7. The restrictions of Clause IX shall not apply for liability on our part due to intentional behavior, for guaranteed quality features, arising from damage to life, limb and health or in accordance with the Product Liability Act as well as not in the case of fraudulent concealment.
8. Our customer may only withdraw or terminate due to a breach of duty that is not attributable to a defect if we are responsible for said breach of duty. An absolute right of termination of our client (Article 649 and Article 651 BGB) shall be excluded. Apart from that, the statutory requirements and legal consequences shall apply.
1. Notwithstanding Art. 438 para. 1 no. 3 BGB, the general limitation period for claims arising from defects as to quality and defects of title shall be 1 year as from delivery. Insofar as acceptance has been agreed, the limitation period shall begin upon acceptance.
2. However, if the goods in question are a building or an item that was used for a building in accordance with its customary manner of use or has resulted in its defectiveness, the limitation period in accordance with the statutory regulation shall be 5 years as from delivery (Art. 438 para. 1 no. 2 BGB). Special statutory provisions for actio in rem (Art. 438 para. 1 no. 1 BGB), in cases of concealment on our part (Art. 438 para. 3 BGB) and for claims of supplier’s redress following final delivery to a consumer (Art. 479 BGB) shall also remain unaffected.

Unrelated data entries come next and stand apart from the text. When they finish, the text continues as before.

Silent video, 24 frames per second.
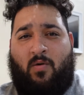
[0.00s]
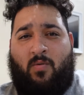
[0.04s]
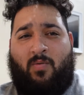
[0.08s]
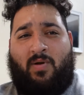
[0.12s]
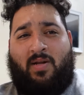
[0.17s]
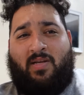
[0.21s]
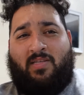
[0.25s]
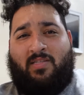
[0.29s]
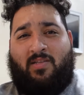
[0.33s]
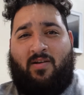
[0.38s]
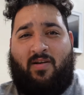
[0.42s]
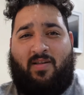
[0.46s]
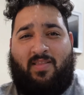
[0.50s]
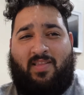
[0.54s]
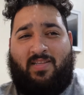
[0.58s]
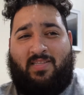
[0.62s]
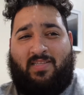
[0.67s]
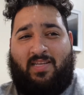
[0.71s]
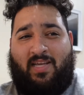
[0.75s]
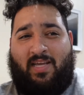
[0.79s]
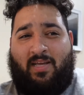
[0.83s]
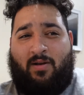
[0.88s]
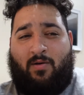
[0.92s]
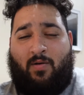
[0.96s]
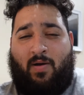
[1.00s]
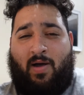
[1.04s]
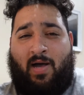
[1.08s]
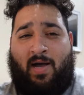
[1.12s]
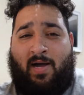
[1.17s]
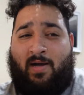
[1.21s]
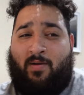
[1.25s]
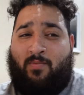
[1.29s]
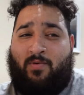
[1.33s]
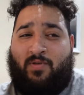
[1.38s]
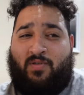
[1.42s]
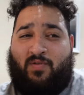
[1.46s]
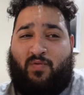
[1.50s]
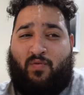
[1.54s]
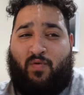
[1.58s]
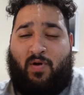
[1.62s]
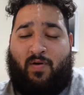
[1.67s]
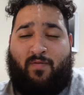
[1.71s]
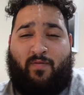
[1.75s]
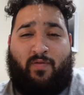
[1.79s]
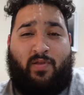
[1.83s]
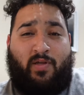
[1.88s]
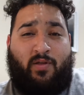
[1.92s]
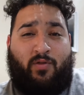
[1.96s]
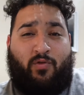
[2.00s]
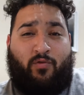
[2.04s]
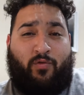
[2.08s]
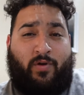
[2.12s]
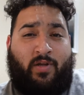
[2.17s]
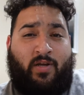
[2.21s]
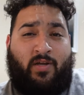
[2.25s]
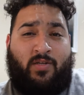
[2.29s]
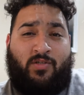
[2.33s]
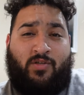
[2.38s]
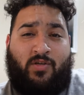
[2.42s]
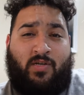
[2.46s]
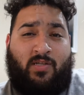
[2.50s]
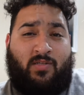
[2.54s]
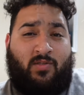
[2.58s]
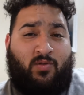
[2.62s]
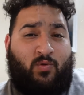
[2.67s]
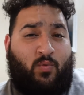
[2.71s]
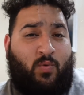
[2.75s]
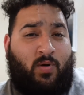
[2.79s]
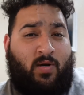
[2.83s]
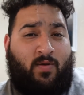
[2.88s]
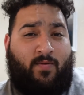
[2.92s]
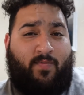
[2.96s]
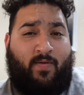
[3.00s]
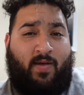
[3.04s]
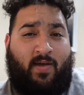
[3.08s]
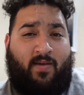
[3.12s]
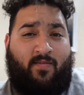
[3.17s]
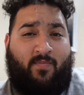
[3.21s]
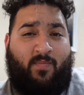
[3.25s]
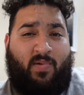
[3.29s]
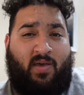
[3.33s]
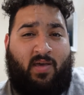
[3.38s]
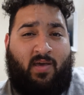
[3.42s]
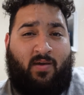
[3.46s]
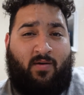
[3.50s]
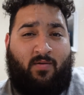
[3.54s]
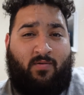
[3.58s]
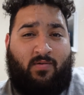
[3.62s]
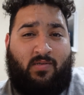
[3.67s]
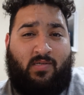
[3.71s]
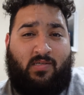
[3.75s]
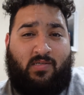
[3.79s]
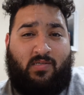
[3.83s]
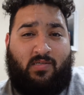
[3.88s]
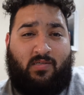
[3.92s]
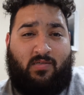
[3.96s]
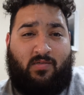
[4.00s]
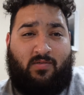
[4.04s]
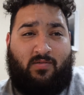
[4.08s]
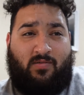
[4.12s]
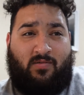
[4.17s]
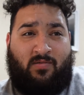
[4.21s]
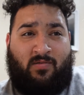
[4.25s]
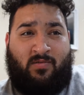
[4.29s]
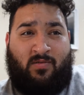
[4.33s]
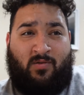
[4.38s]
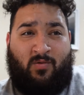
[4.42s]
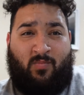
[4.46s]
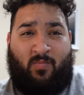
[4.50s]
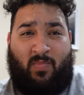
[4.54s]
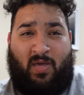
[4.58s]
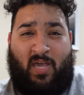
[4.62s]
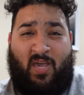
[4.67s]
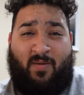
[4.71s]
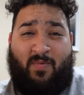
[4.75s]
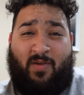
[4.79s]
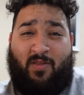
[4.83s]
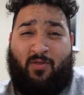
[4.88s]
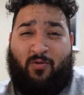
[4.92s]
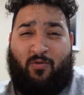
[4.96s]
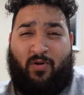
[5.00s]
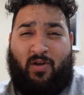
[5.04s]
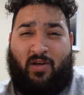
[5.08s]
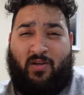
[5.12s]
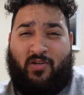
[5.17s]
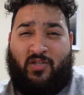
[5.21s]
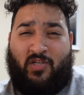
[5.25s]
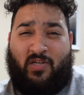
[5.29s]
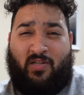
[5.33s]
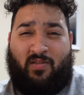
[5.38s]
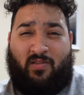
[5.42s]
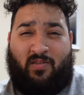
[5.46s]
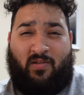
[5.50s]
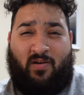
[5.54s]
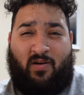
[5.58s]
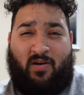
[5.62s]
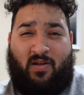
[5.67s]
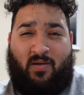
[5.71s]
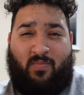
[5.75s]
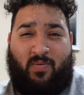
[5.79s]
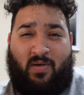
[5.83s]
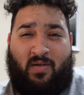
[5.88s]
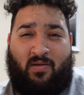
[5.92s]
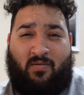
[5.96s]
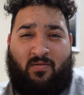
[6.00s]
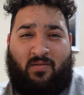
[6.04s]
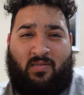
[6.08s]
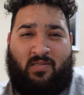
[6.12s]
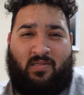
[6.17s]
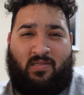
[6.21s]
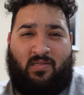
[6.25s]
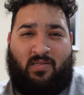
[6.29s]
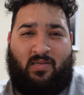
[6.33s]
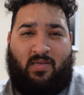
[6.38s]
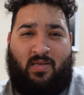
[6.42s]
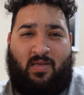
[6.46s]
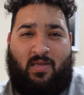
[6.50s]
When I started the channel, I was roughly 325 pounds to maybe 330 pounds.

3. The preceding periods of limitation shall also apply to contractual and non-contractual claims by our customer for compensation for damages that are based on a defect in the goods, unless application of the regular statutory limitation period (Article 195 and Article 199 BGB) would lead to a shorter limitation period in an individual case. The limitation periods under the Product Liability Act shall remained unaffected in any case. Otherwise, the statutory limitation periods shall apply exclusively for claims for damages on the part of our customer.
XI.Miscellaneous, final provisions
1. If our customer is an entrepreneur as defined by the German Commercial Code, a corporate body under public law or a special fund under public law, the exclusive place of jurisdiction – also international – for all disputes arising directly or indirectly from the contractual relationship shall be our registered office. However, we shall also be entitled to take legal action at the general place of jurisdiction of our customer.
2. The contract languages are German and English.
3. The law of the Federal Republic of Germany shall apply to these general terms and conditions of business and all legal relationships between us and our customer to the exclusion of international uniform law, in particular the United Nations Convention on Contracts for the International Sale of Goods (CISG). Requirements and effects of the reservation of title in accordance with Clause VI shall be subject to the law at the respective storage location of the item, insofar as the agreed choice of law in favor of German law is inadmissible or ineffective accordingly.
4. Insofar as this contract or the general terms and conditions of business contain loopholes in the provisions, those legally effective provisions shall be regarded as agreed to fill these gaps that the contractual partners would have agreed upon according to the commercial objectives of this contract and the purpose of these general terms and conditions of delivery, if they had recognized the gap in the provision. The same shall apply correspondingly in the case of the invalidity of individual provisions.
5. Note: The customer takes note that we store data from the contractual relationship for the purpose of data processing in accordance with Art. 28 of the Federal Data Protection Act (BDSG) and that we reserve the right to transmit the data to third parties if this is necessary for performance of the contract.